As of writing, routinely fueling your vehicle on a specific day of the week will likely no longer save you money. 

“We see that the players in the market still raise prices two to three times a week, but that it happens on different days from week to week,” Skjæveland told TV2. The competition analyst added that by the end of the year, fixed price increases may also happen over the weekend. As such, it’s important to stay updated not only on the weekdays, but on the weekends as well.

Previously, Sunday evenings and early on Monday mornings used to be known as the cheapest time to fill your vehicle’s tank with petrol or diesel.  This is now a practice of the past. 

Where can I find cheap petrol prices online?

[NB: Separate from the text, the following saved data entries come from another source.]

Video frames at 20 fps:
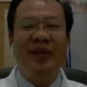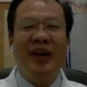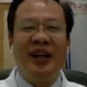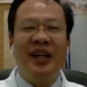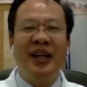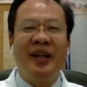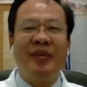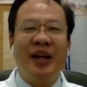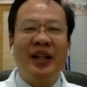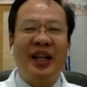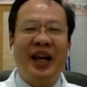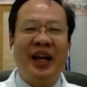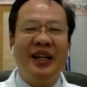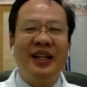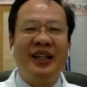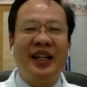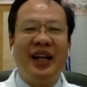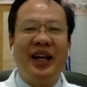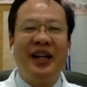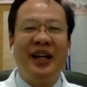mà người mang thai
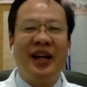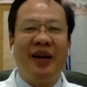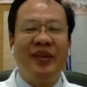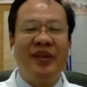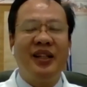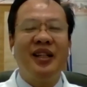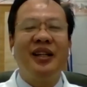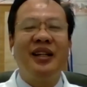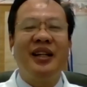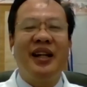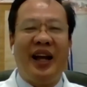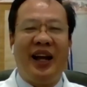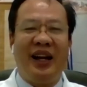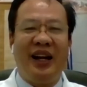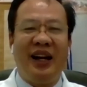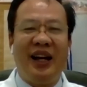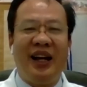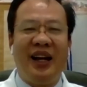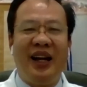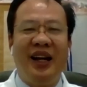người ta hay gặp nhất tình
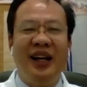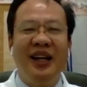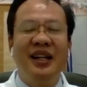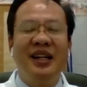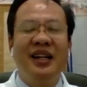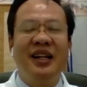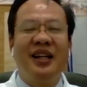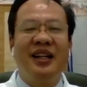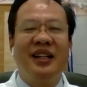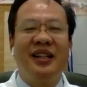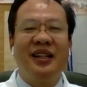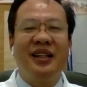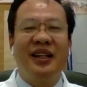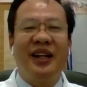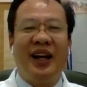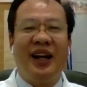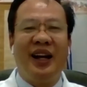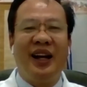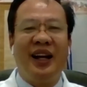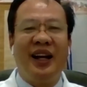trạng là cái tình
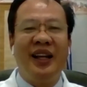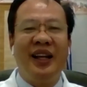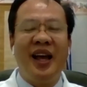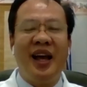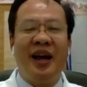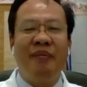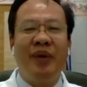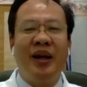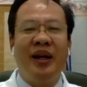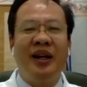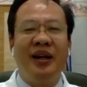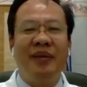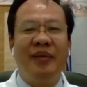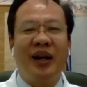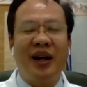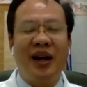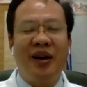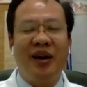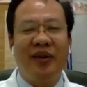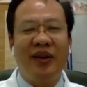trạng là da mình nó
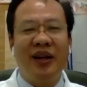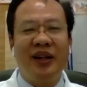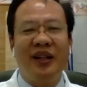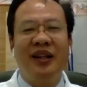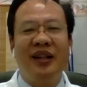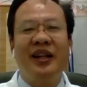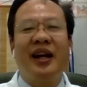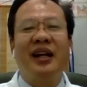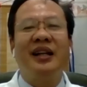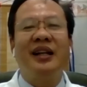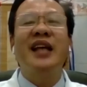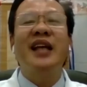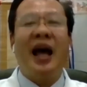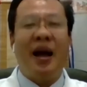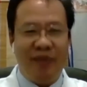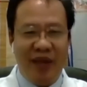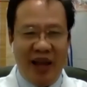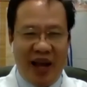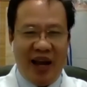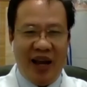bắt đầu nó tình trạng
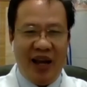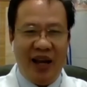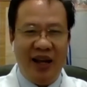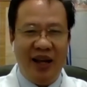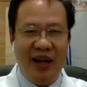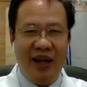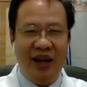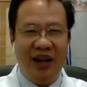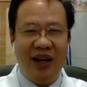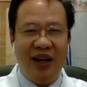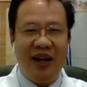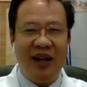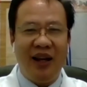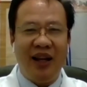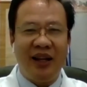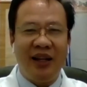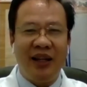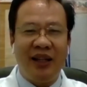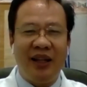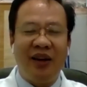sạm da hay
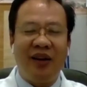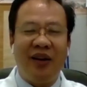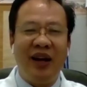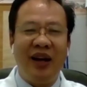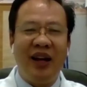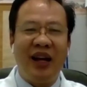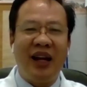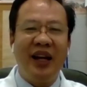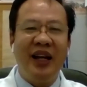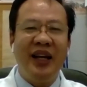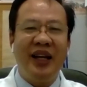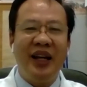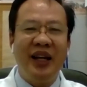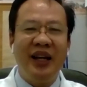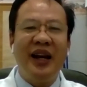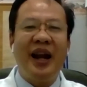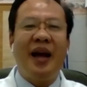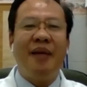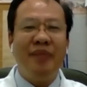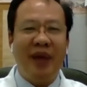là người ta gọi là cái
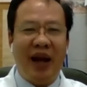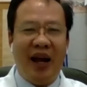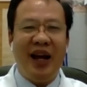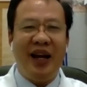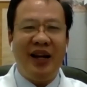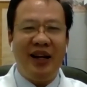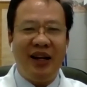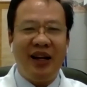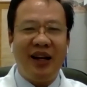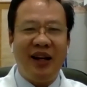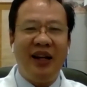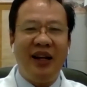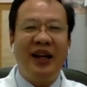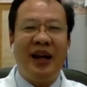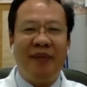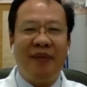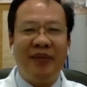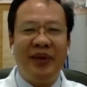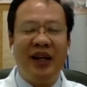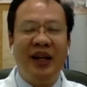cái rám má rất là
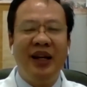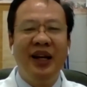gặp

Hunting for the cheapest fuel prices in Norway is quite common. It’s also a normal discussion to have with your neighbours and colleagues. So don’t be worried about appearing ‘cheap’ if you want to talk about the high price of fuel. Or share which local petrol stations you have noticed to be less expensive. 

You can check Facebook for groups that are committed to informing the public on where to find the cheapest petrol stations. 

For Oslo and its surrounding areas, you can try here, and if you live in or are driving through the south of Norway, check here.

Drivestoff is an app designed to compare prices of petrol stations you will drive by on your journey so you can plan ahead to get the cheapest fuel. You can find more information and download the app here.

You can also save money by looking for a queue of cars at a petrol station. Yes, it may be just busy. But oftentimes, a queue is a signal for cheaper petrol prices. 

Memberships and credit cards can save you money on fuel

If you’re in the market for a credit card, look for one that might save you money on fuel. Credit cards such as 365 Direct and Flexi VISA will give you good discount options at all petrol stations. If you have a particular station you always fill up at, such as a YX, you can sign up for the company’s credit card to receive discounts on fuel. 

There are also benefits to be had if you sign up for a credit card or a drivstoffkort or “fuel card”.

A drivstoffkort is a special credit card which you use to pay when refuelling your vehicle. The cards generally only work at the stations run by the company to which the card belongs. Different deals and types of card are available, depending on the company.

Specific deals on credit card and drivstoffkort discounts can be found (in Norwegian) here

You can sometimes use membership cards with grocery stores or real estate organisations to give you discounts on fuel. For example, the Coop Medlemskort will save you 45 øre when filling up at Circle K petrol stations. Trumf kortet, which is associated with the chains Kiwi, Meny, Joker and Spar, gives you bonuses when you fill up at Shell stations. OBOS members receive a 27 øre discount on petrol and diesel at both Statoil and 1-2-3-Automat stations. 

Where can I get the lowest priced petrol?

Petrol stations in Norway are extremely competitive. There is no one company that is known to sell gasoline or diesel cheaper than the others

Like many other goods, fuel prices around Norway will rise and fall with demand. Typically, fuel stations located in mountainous towns or areas that heavily rely on tourism will have more expensive fuel. If you’re on holiday in such a town or area, and can wait to fuel up when you get to a more trafficked motorway, it will likely save you money. 

Petrol stations that don’t have employees on location tend to be slower at increasing their prices to match the competition. So if you know you’ll be passing by an ubemannet or “unstaffed” petrol station on your trip, it may be cost-effective to wait and fill up there. 

Consider how much time you want to invest

Joining the hunt for cheaper fuel may not be for everyone. It is time consuming, and admittedly hard to achieve due to the ever-changing prices. If you are not dependent on your vehicle for your daily commute and don’t often drive long distances, fueling up at your local gas station may be the best choice.